The concentration of DO present in water is affected by various factors, including altitude above sea level, water temperature and consumption rate, an increase in any of these factors reduces the amount of oxygen present in the water. A system that is designed to support a certain density of fish at sea level may not function as well if the water temperature, altitude or stocking density is increased. Furthermore, different species have different sensitivities to the DO concentration for example salmonids typically require minimum DO levels of around 6.0mg/L and tilapia require a minimum of 5mg/L. Now, the oxygen holding capacity of water at 16C (trout) is much higher than the oxygen holding capacity of water at 28C (tilapia), assuming the same altitude. Furthermore, tilapia are commonly stocked at higher densities than trout, increasing the demand for oxygen in a tilapia production facility. As roughly 250g of oxygen is consumed for every kilogram of feed eaten by the fish, the system design needs to take all these factors into consideration to ensure sufficient oxygen is available for the optimal growth and health of the fish being cultured.

Stocking densities in earth ponds and cages are often kept well below critical levels, and as such oxygen shortage is a low risk, but the downside is that the infrastructure is being underutilised. If the stocking densities are increased to optimal levels, then the risk increases correspondingly and a plan must be made to ensure DO levels remain optimal. The higher cost (capital and operational) of a recirculating system necessitates that the fish be stocked at higher densities to offer an acceptable ROI (return on investment), and DO levels again need to be actively maintained at acceptable levels.

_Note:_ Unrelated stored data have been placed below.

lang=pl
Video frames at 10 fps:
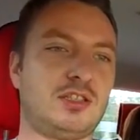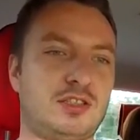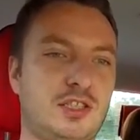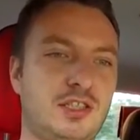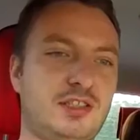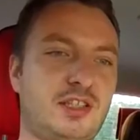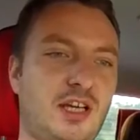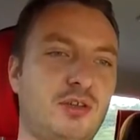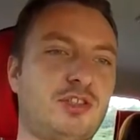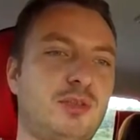
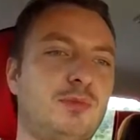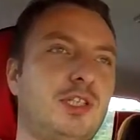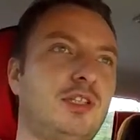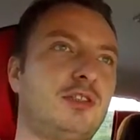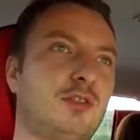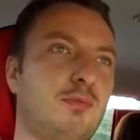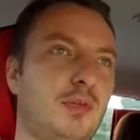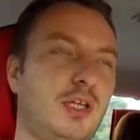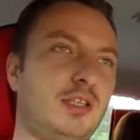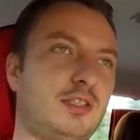
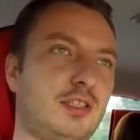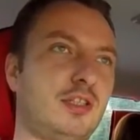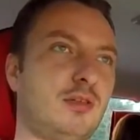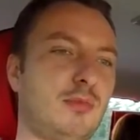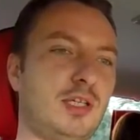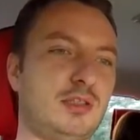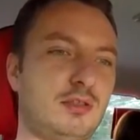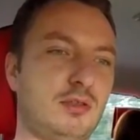385 km e,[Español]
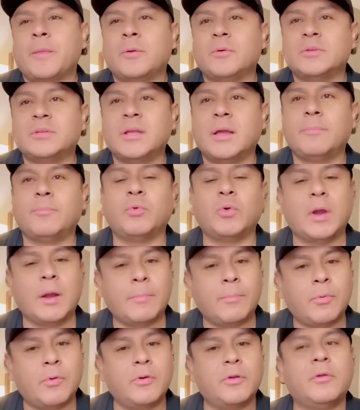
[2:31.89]
o sea, por
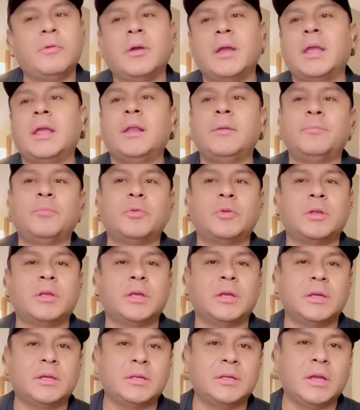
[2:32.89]
apoyo a él,
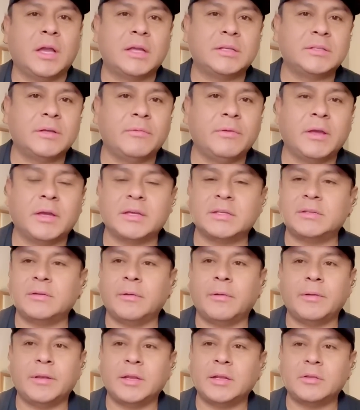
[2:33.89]
porque ya sabía que se
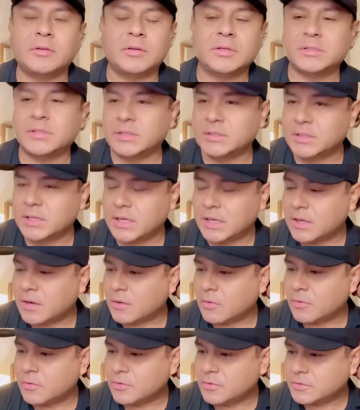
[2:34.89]
iba a venir toda esta serie de
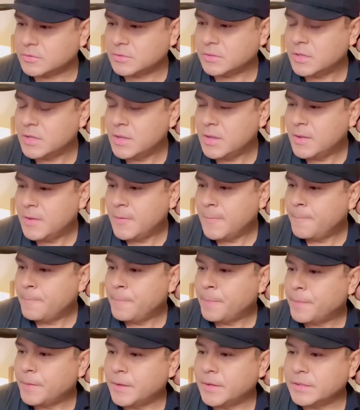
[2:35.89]
rollos.
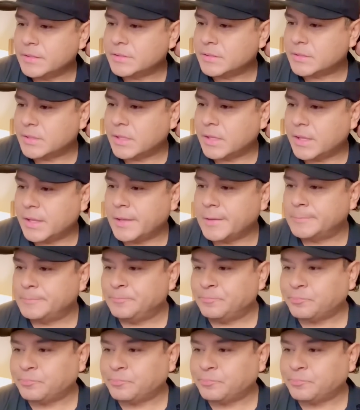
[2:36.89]
Este,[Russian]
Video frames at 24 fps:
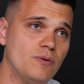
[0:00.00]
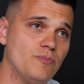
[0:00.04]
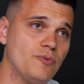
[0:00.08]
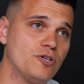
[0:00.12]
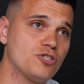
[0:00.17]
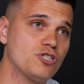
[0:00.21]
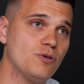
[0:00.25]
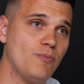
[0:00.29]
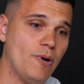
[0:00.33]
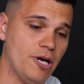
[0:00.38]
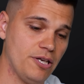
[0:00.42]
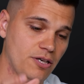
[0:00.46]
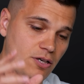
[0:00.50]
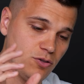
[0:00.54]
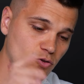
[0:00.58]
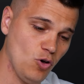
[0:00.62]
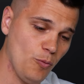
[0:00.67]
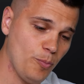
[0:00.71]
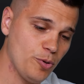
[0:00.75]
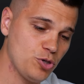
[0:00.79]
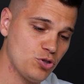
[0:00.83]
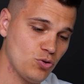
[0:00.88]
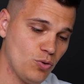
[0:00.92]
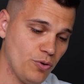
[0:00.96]
там нажимать
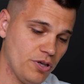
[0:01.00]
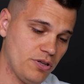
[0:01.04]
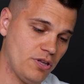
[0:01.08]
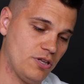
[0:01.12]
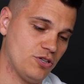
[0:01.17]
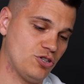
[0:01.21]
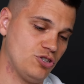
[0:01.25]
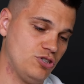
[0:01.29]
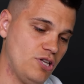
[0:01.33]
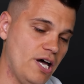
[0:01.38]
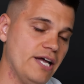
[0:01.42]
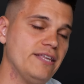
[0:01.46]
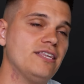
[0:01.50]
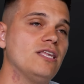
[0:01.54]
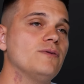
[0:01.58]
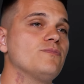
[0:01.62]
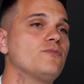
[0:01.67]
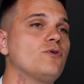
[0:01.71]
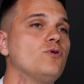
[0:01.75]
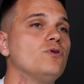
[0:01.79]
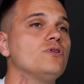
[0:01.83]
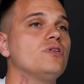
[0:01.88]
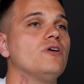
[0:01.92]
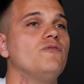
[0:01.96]
кнопочку, где-то ждать там
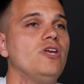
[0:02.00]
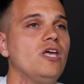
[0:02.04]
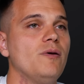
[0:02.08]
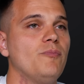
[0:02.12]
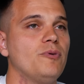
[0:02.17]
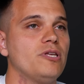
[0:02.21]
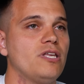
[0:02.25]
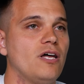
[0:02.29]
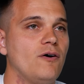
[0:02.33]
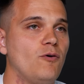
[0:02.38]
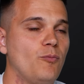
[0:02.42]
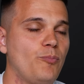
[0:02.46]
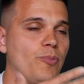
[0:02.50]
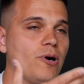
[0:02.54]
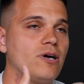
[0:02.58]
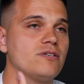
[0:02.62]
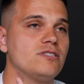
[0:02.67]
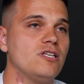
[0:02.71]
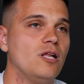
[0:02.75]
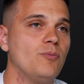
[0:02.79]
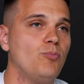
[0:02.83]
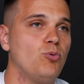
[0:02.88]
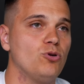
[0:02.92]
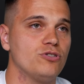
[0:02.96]
какое-то время, да,
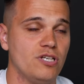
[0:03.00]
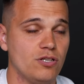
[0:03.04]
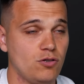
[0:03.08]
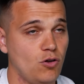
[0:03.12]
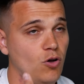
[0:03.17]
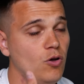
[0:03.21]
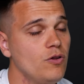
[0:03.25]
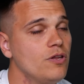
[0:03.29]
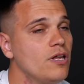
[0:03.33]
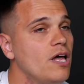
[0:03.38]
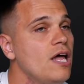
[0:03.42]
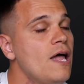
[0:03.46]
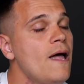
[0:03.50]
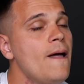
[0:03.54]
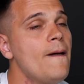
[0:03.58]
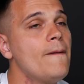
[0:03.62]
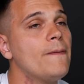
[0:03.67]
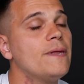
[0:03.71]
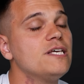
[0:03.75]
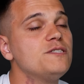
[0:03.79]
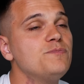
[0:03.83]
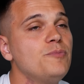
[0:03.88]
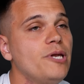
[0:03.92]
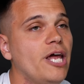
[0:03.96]
показал пульс. Нет, он
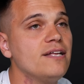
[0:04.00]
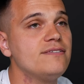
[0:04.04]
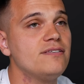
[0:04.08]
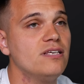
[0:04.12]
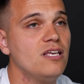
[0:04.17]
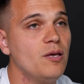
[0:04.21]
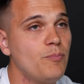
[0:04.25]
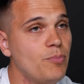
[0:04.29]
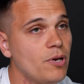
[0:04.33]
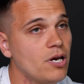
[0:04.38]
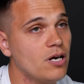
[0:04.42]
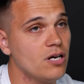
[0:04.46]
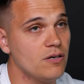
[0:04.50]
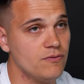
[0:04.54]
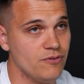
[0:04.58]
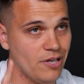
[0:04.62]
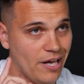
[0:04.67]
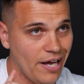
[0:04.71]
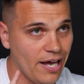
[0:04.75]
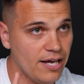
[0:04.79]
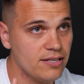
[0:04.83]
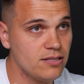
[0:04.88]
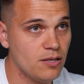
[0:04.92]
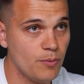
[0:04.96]
измеряется непрерывно.
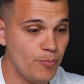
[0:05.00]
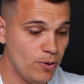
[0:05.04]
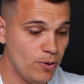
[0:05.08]
Это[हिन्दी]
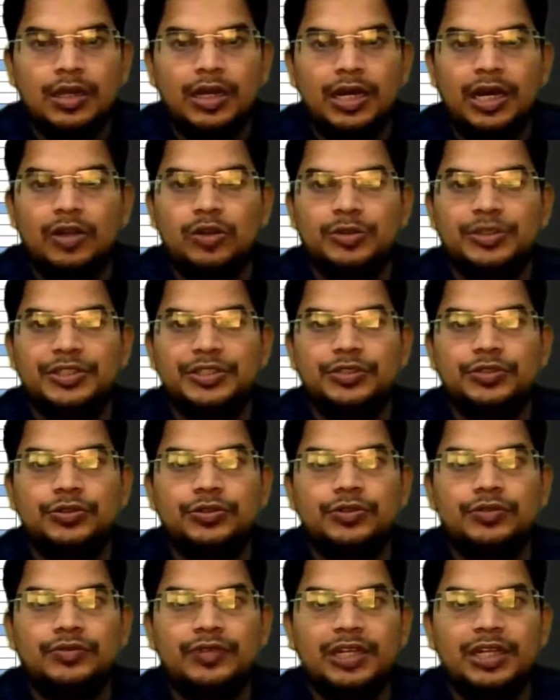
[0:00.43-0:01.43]
हेलो बच्चों
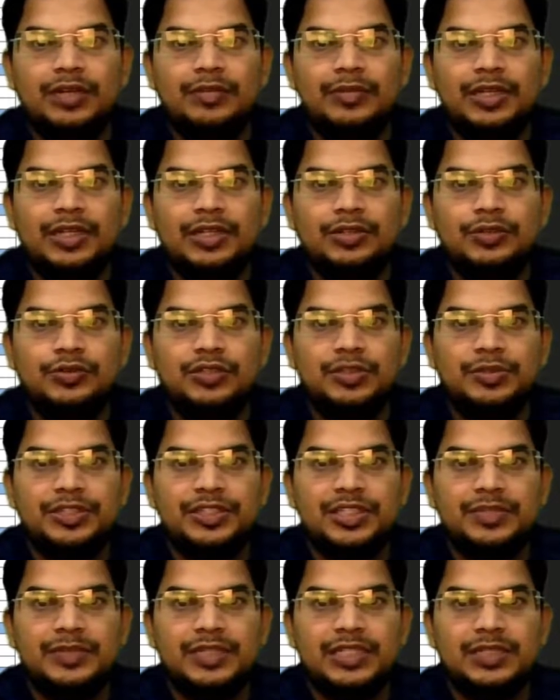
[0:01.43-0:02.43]
वेलकम बैक टू सी बी
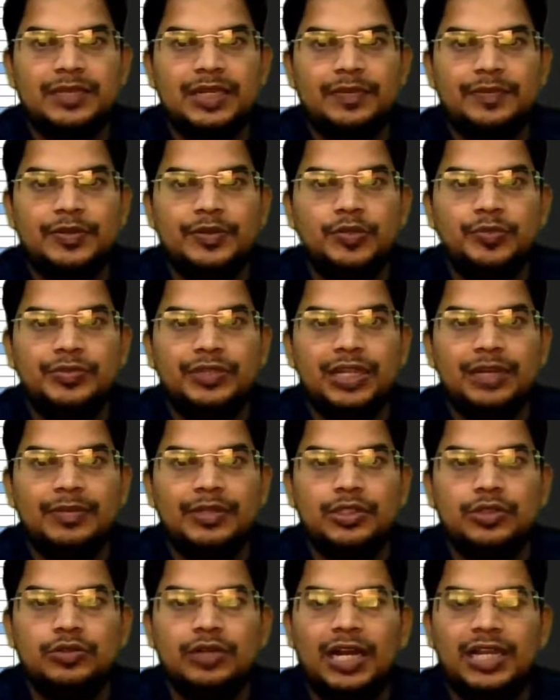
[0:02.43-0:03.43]
एस मैथ्स बाय गुप्ता
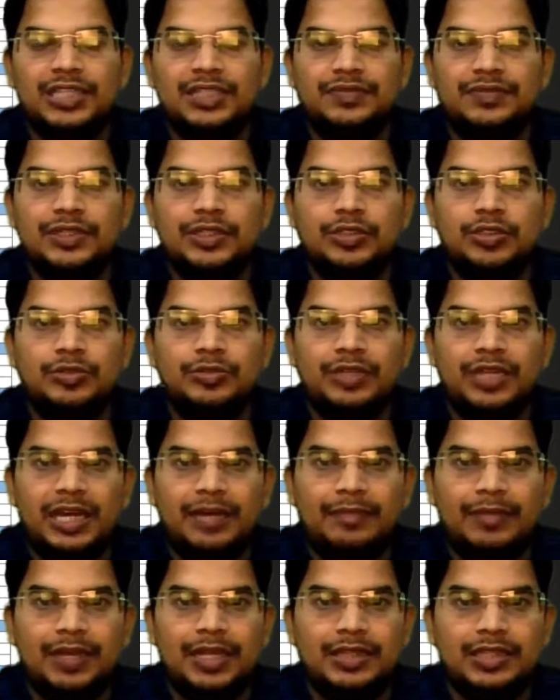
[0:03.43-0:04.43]
बच्चों आज इस वीडियो में
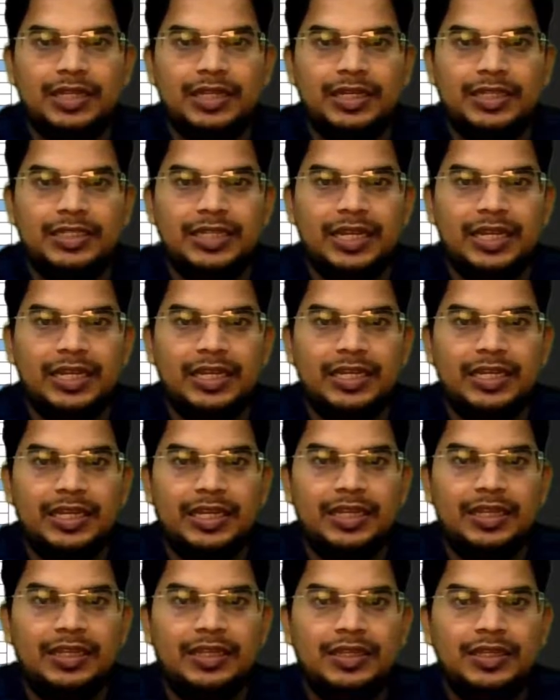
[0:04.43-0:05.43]
हम बात करने जा रहे
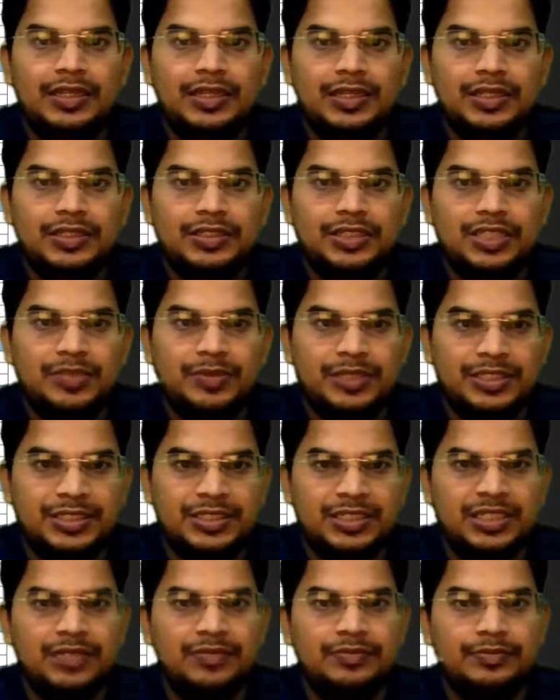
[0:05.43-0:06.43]
हैं
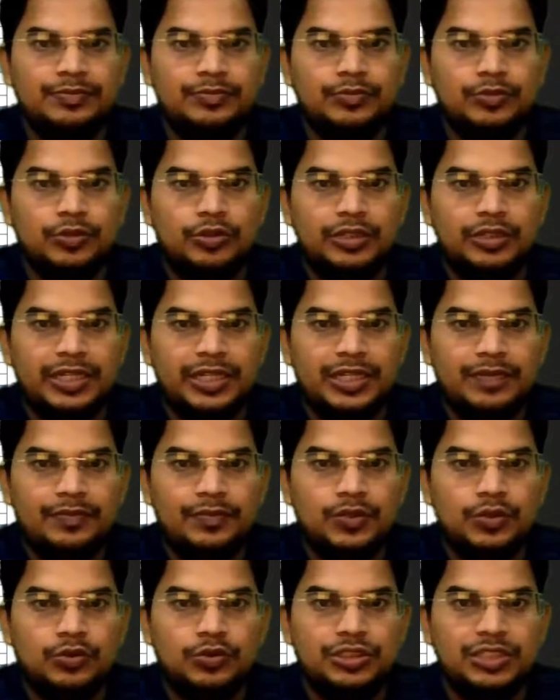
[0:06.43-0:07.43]
सी बोर्ड ने
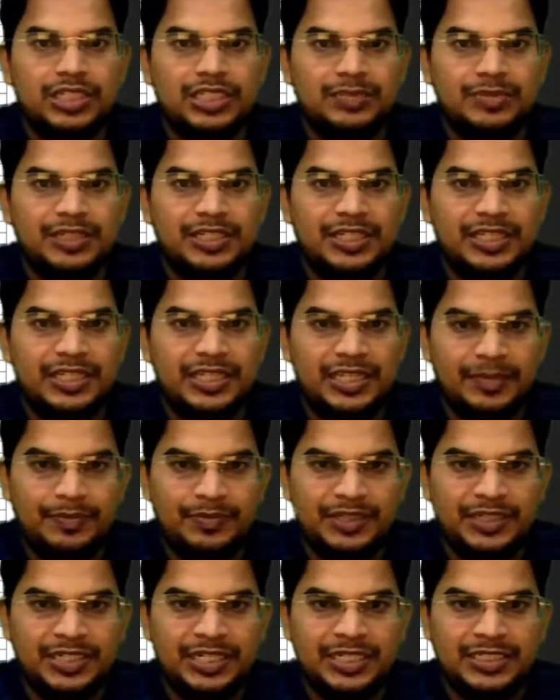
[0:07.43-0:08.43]
कुछ चेंजमेंट किए हैं
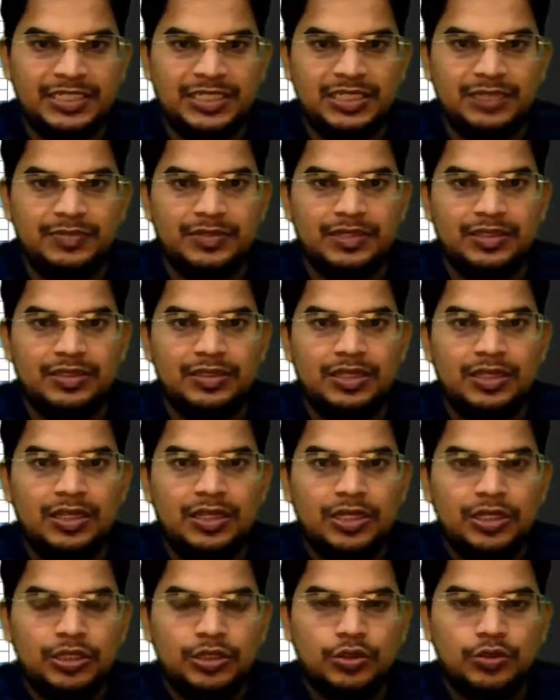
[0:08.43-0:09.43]
अपनी डेट शीट में
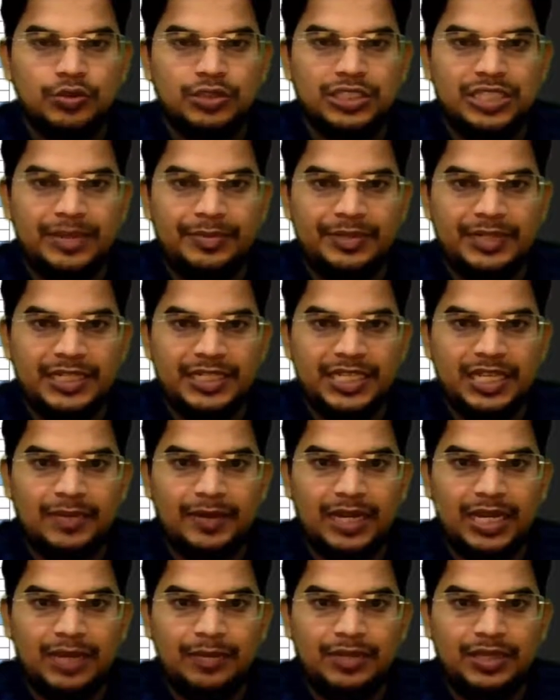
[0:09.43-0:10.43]
तो उसी अपडेट के
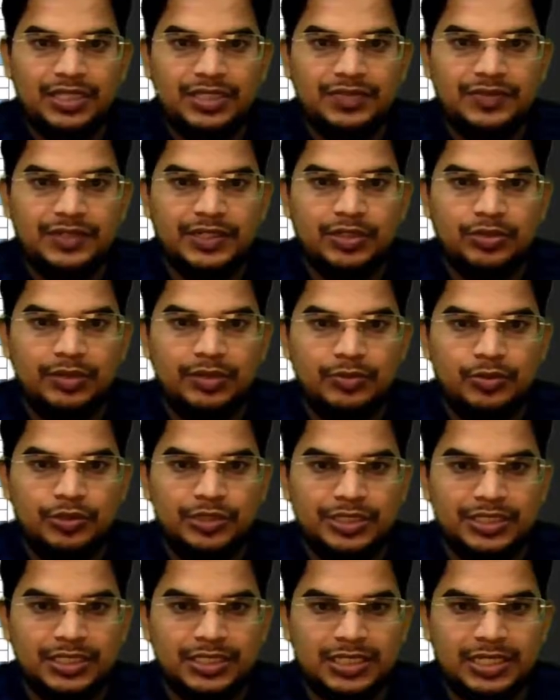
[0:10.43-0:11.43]
बारे में इस वीडियो में हम लोग
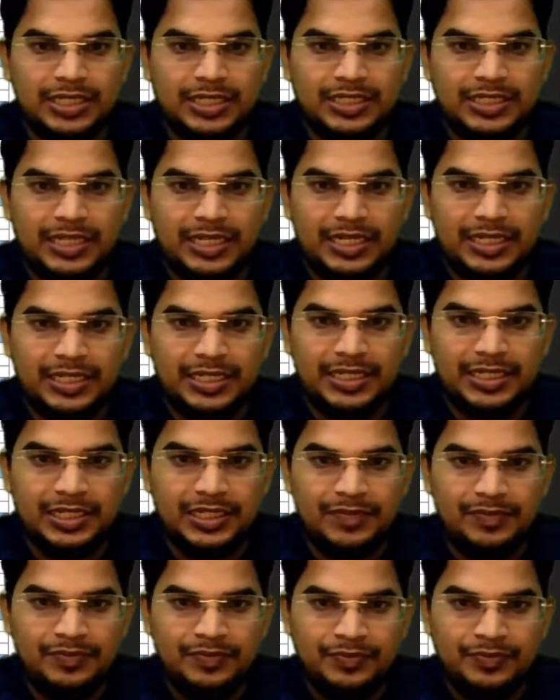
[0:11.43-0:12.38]
डिस्कस करने जा रहे हैं ठीक है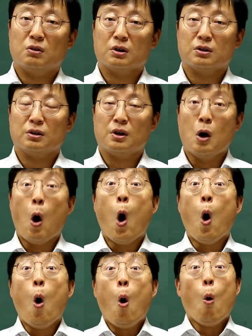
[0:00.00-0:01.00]
것 같은데.
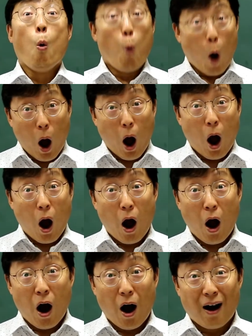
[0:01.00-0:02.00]

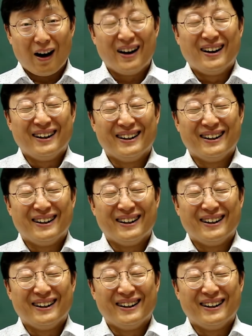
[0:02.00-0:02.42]
우와.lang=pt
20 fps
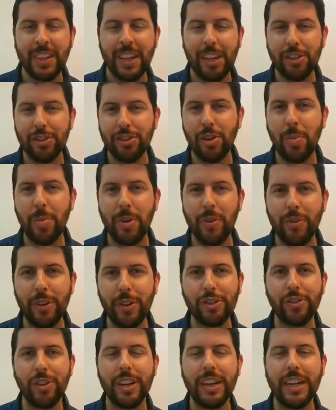Eu sou o
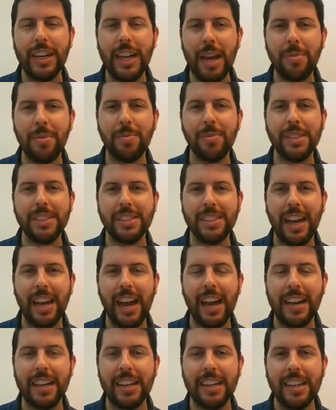professor Guilherme
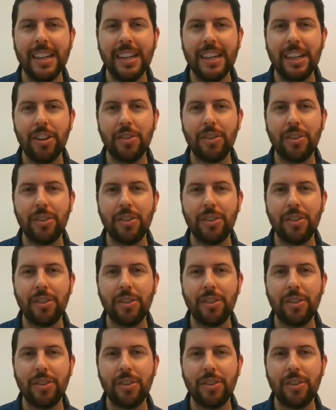Miziara,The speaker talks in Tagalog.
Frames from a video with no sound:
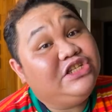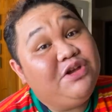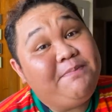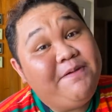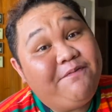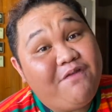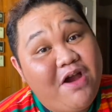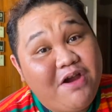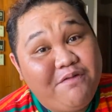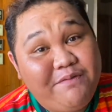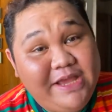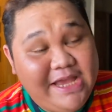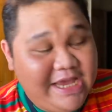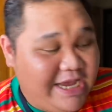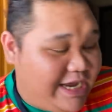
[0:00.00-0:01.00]
So before
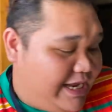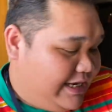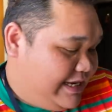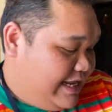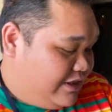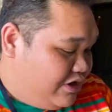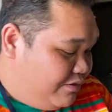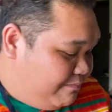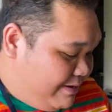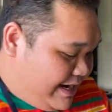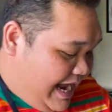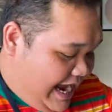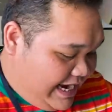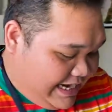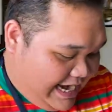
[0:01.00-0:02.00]
we eat, ito yung
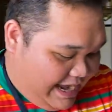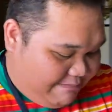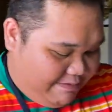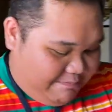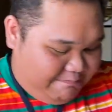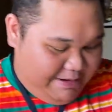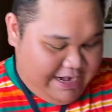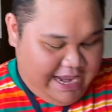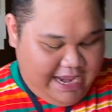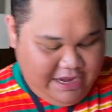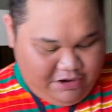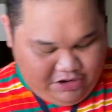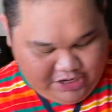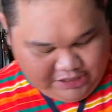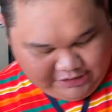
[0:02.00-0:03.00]
pagkain namin pala
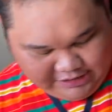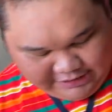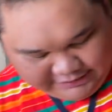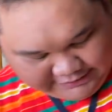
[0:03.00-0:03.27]
ay ordered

Oxygen enters the water at the surface and through the photosynthesis by plankton and plants during the day. If the water is clear, as is the case with most cage culture and Recirculating Aquaculture System (RAS) situations, there are no algae to produce oxygen by day. Within earth ponds the algae require light to photosynthesise, and respire at night, adding to the oxygen demand within the system. Algae can therefore clearly not be relied on as a source of oxygen. At low to medium stocking densities water exchange or aeration are adequate for maintaining acceptable DO levels, and these methods are typically employed in raceways, and cages and earth ponds. Within a RAS the temperature of the water is controlled (usually heated) to optimal levels to promote rapid growth of the stock. Large water changes, such as are required to maintain DO levels, are not practical as this means the replacement water must be heated (or cooled) to the appropriate temperature, and this is an expensive process. Aeration is therefore used to maintain oxygen levels within RASs stocked at low to medium levels (<25 - 50kg/m3 - species dependant). Once densities of fish exceed the level where aeration is adequate to maintain DO levels, gaseous or liquid oxygen is added to the system to maintain appropriate DO levels within the water.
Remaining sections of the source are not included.